Records to use:
============================================================
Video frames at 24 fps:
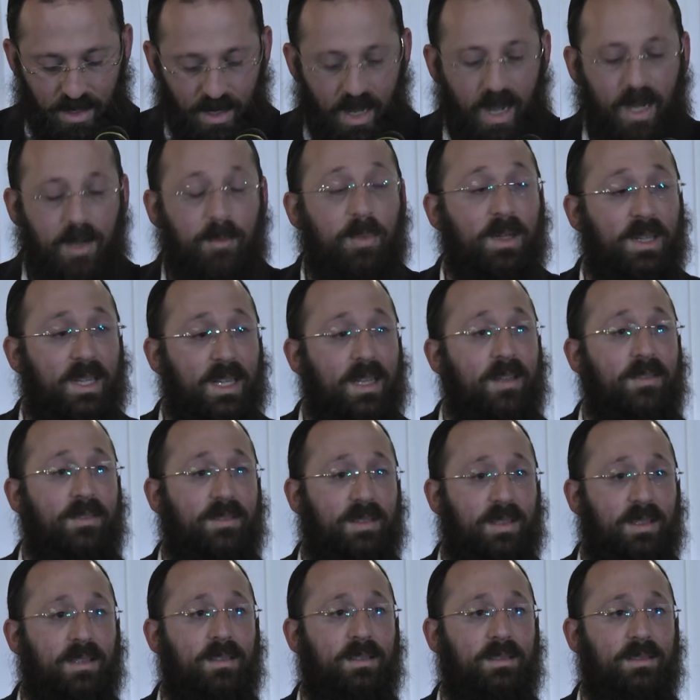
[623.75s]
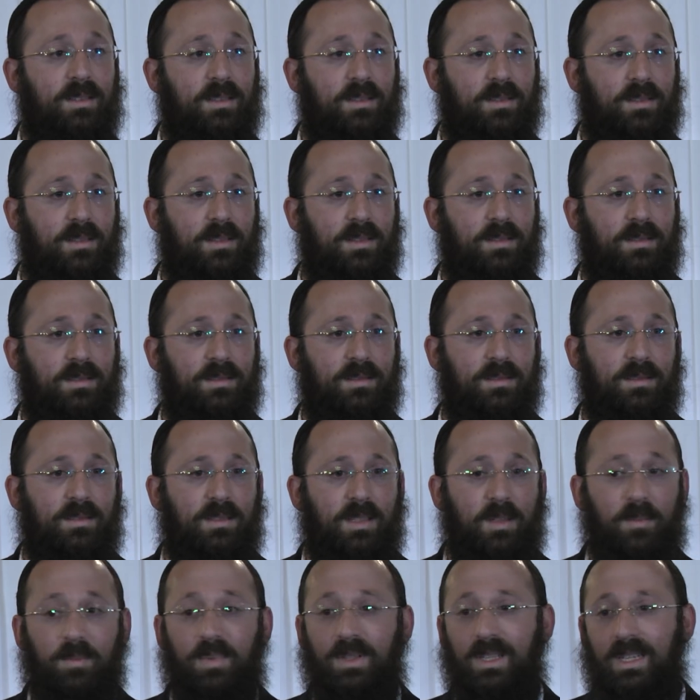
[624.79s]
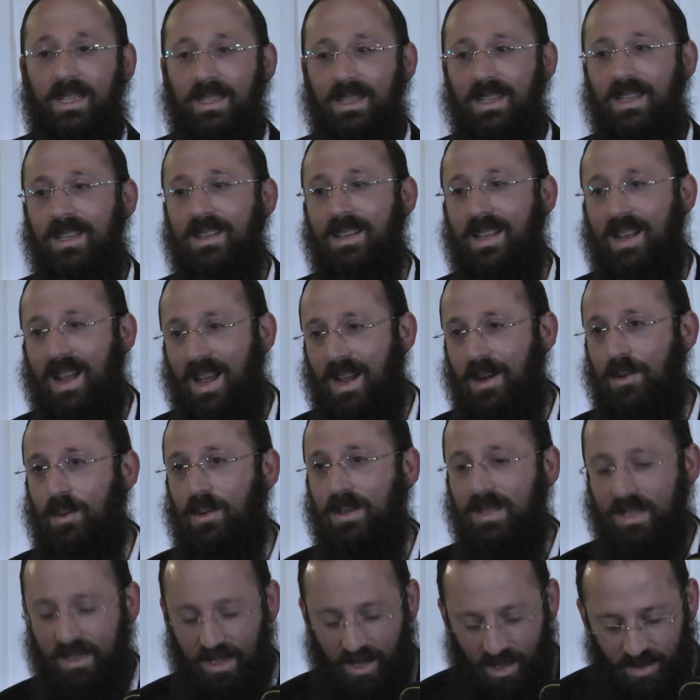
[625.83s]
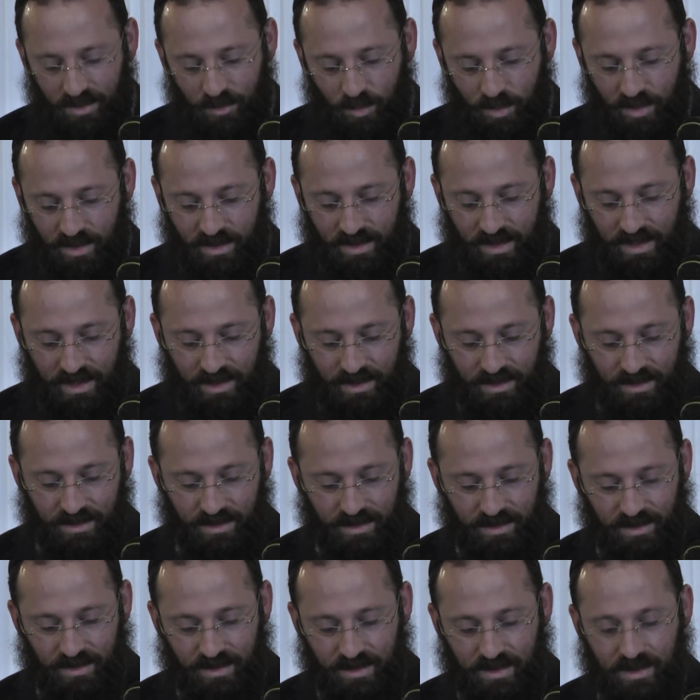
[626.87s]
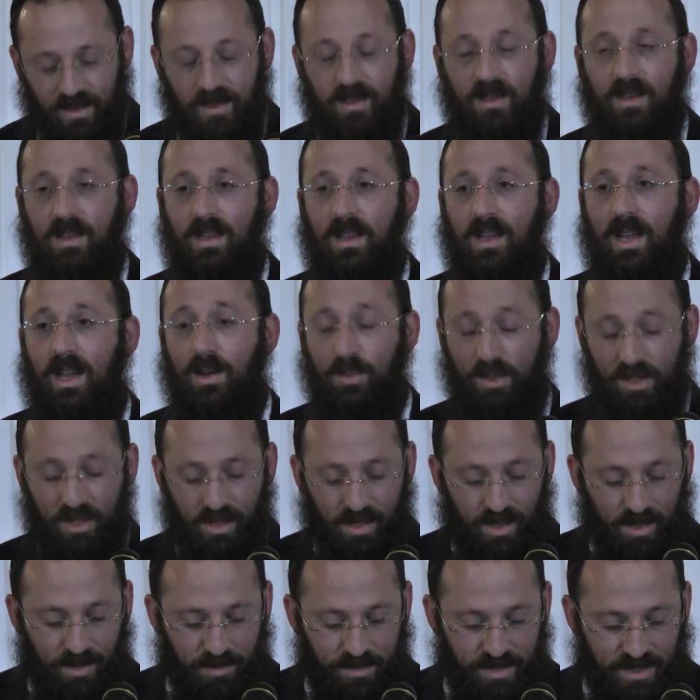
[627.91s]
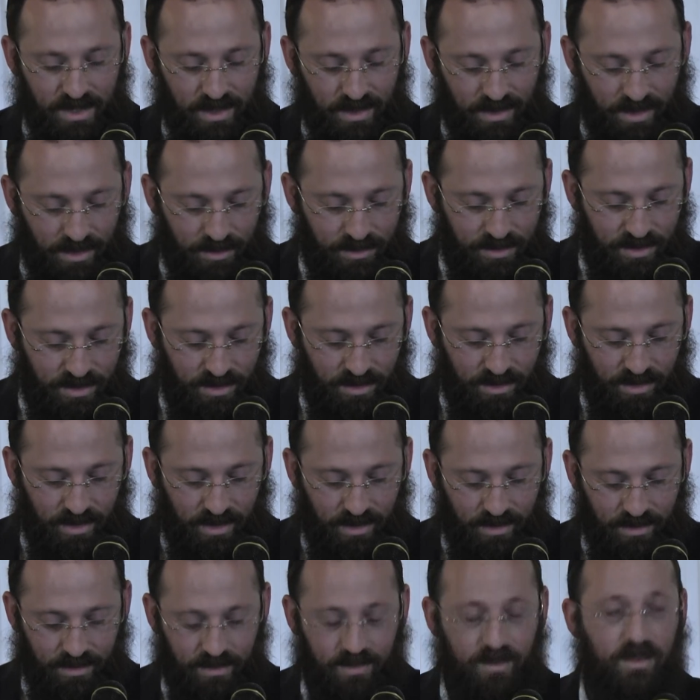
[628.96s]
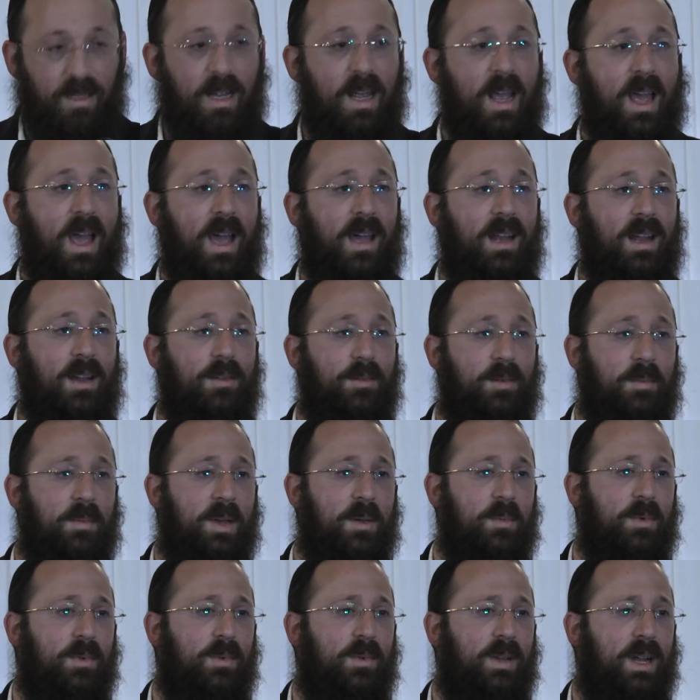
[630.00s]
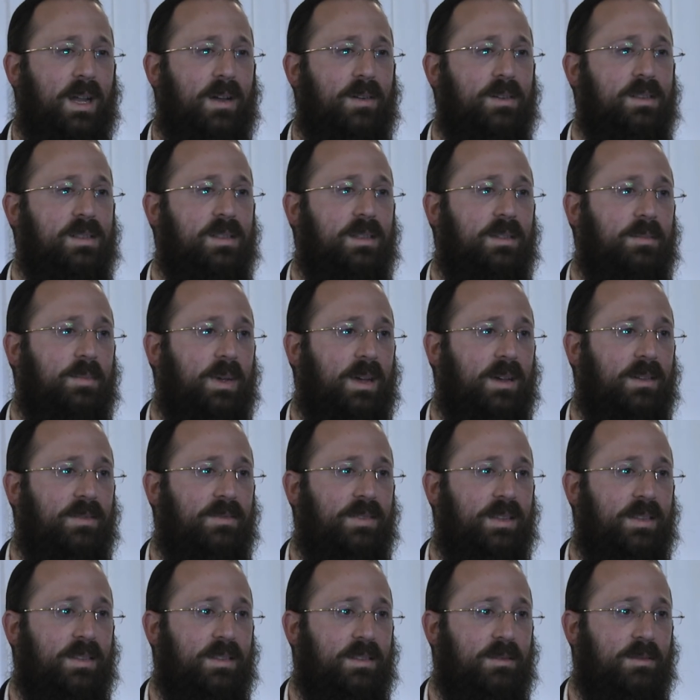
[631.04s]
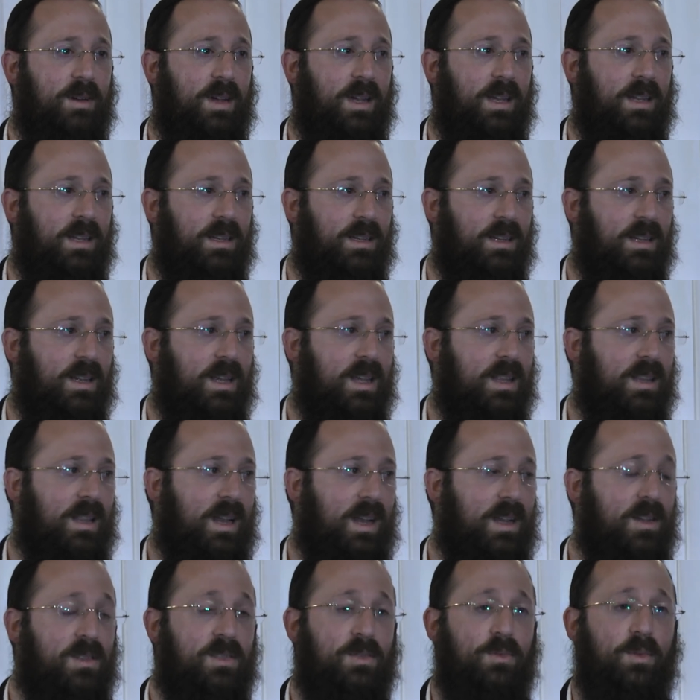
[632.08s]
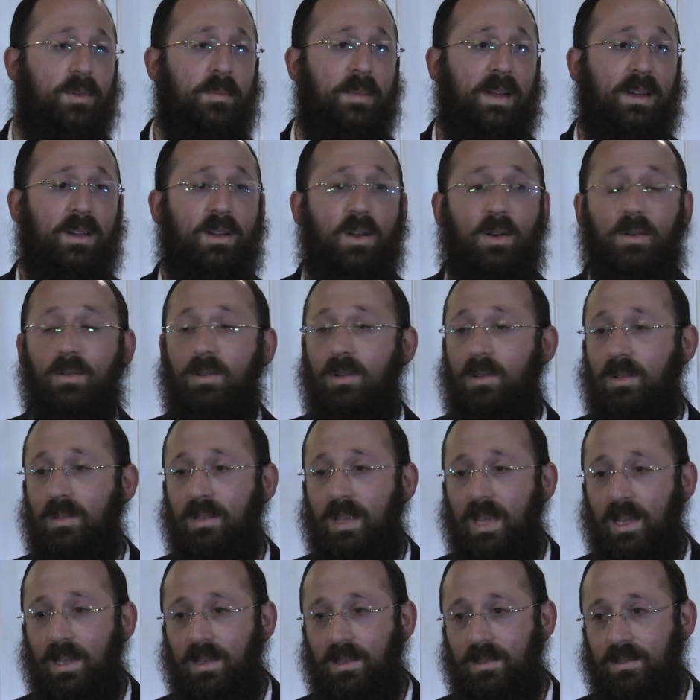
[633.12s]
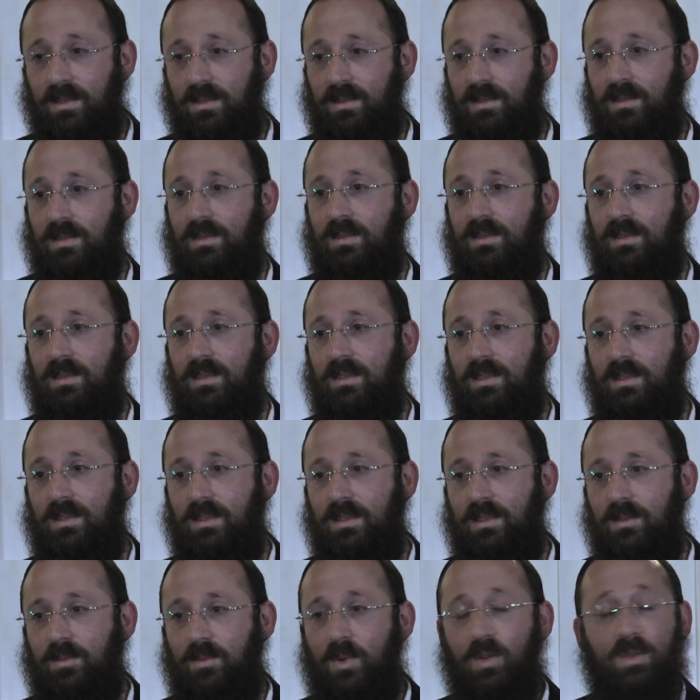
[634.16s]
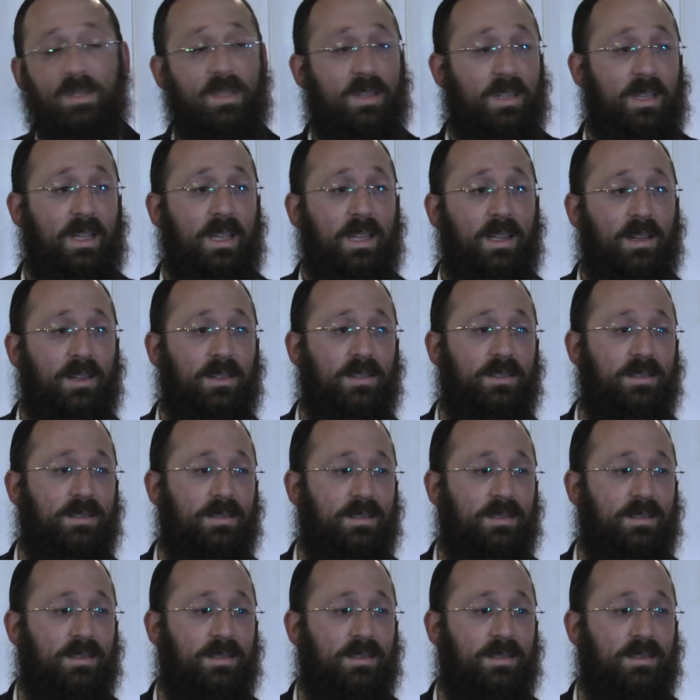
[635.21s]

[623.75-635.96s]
I believed completely that I was unworthy, I was clumsy, and I was dirty. And I remember when I was in about 5th grade that I used to wear my coat all day, most of the year.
============================================================
What this task involves: Without the pictures, transcribe the listing above exactly.

Reply to the exercise:
Video frames at 24 fps:
[623.75s]
[624.79s]
[625.83s]
[626.87s]
[627.91s]
[628.96s]
[630.00s]
[631.04s]
[632.08s]
[633.12s]
[634.16s]
[635.21s]

[623.75-635.96s]
I believed completely that I was unworthy, I was clumsy, and I was dirty. And I remember when I was in about 5th grade that I used to wear my coat all day, most of the year.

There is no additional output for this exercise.